Thinking about things I have told you.
Thinking about things I have not yet told you.
Thinking about what you have said and not said to me.
Thinking about the dappled light through the tree leaves just before the summer solstice.
Jazz, sweet/soft like flotsam and jetsam in the air of my kitchen.
A skipped beat as the old speaker filled with sand from Ocean Beach, a gift from a family of yore, crackles in and out.
The sound.
The sound of heart thunder and waves crash and the fall of memory upon memory upon that same shore and others.

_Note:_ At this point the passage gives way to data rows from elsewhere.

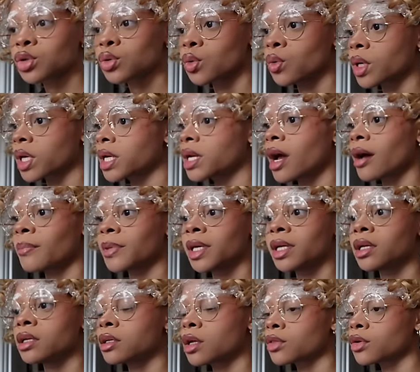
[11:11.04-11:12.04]
tool cannot be
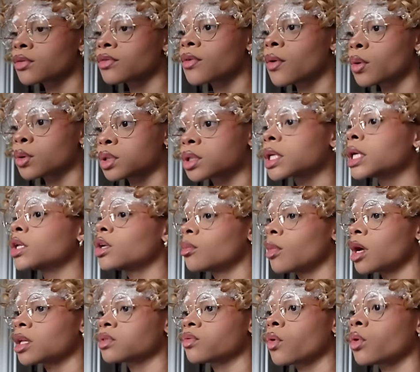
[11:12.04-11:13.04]
in another folder in your
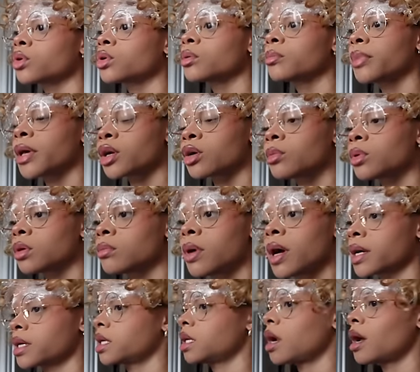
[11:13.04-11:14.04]
mods folder. Better Build
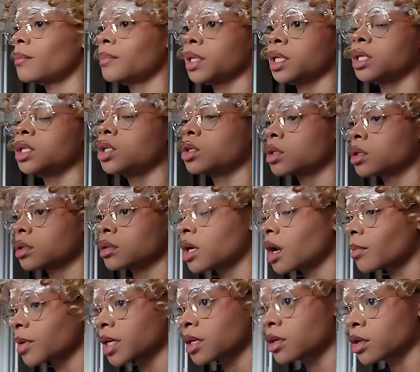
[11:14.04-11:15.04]
By cannot be in
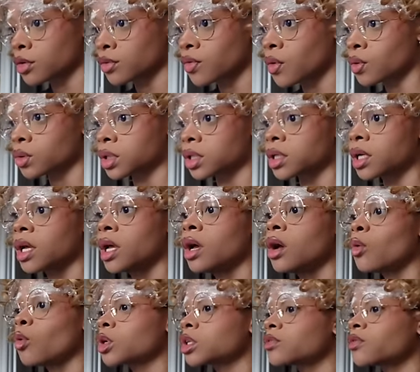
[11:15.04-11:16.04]
another folder.
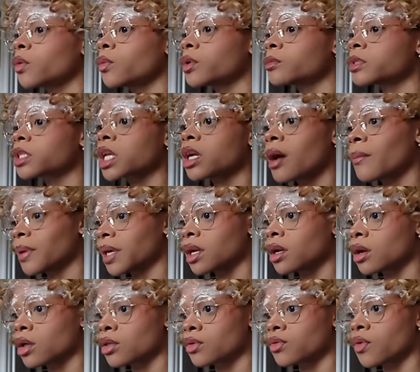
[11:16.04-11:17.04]
Wonderful Whims cannot be in
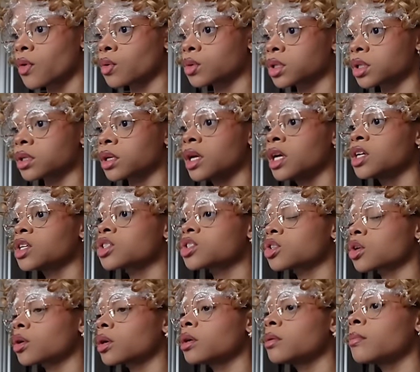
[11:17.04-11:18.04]
another folder.
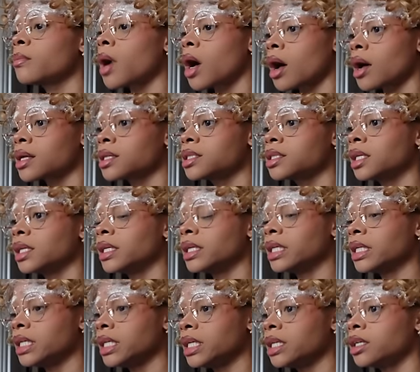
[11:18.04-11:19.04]
Certain mods
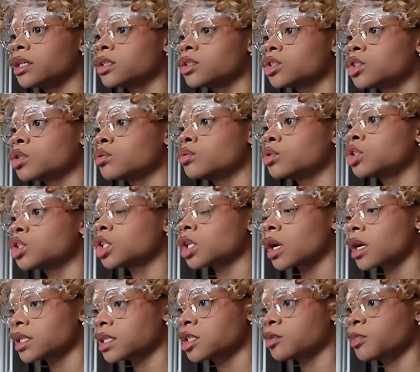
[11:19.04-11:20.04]
need to
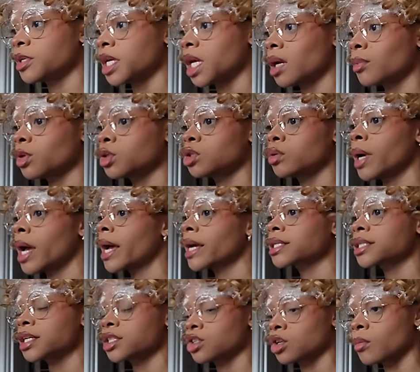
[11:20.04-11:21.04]
just be able to
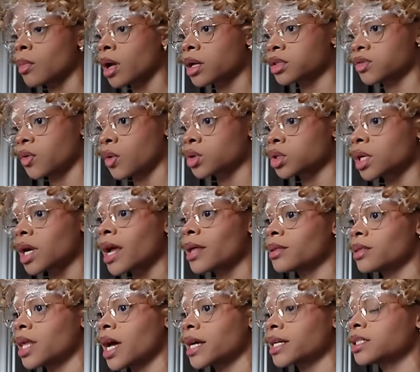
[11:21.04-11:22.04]
access your mods folder,
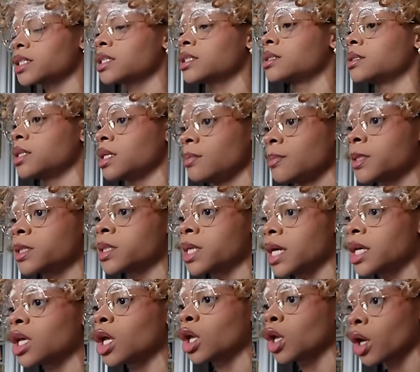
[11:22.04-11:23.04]
and that is as deep as
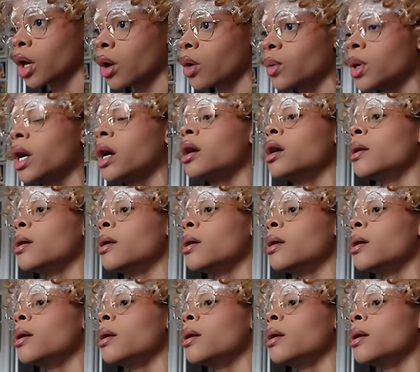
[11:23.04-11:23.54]
they can go.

The scatter of leaves, maple, I think, birch, elm, through the Memorial Union terrace, fall fast fleeing into the sanctity of winter and the poems that I read in the middle row, third back, under the thin frame of Serena Pondrom pacing in front of the class reading Eliot to me.
Really.
It was always and only, just to me.
There were no others in the class, despite the seats that filled and drifted, the students that came and went, speaking not of Michelangelo or of fog like cats that wrap themselves around the eaves.
Fog.
Like San Francisco.
The mewling fog that Karl’s its way through the night and causes me to turn to the heater in the living room and make room for spoons and tea and the scattering of thoughts that drift down the hallways of time.
I filled a second blue book with everything I have since forgotten of the rose garden, the quartets, the time that was always now.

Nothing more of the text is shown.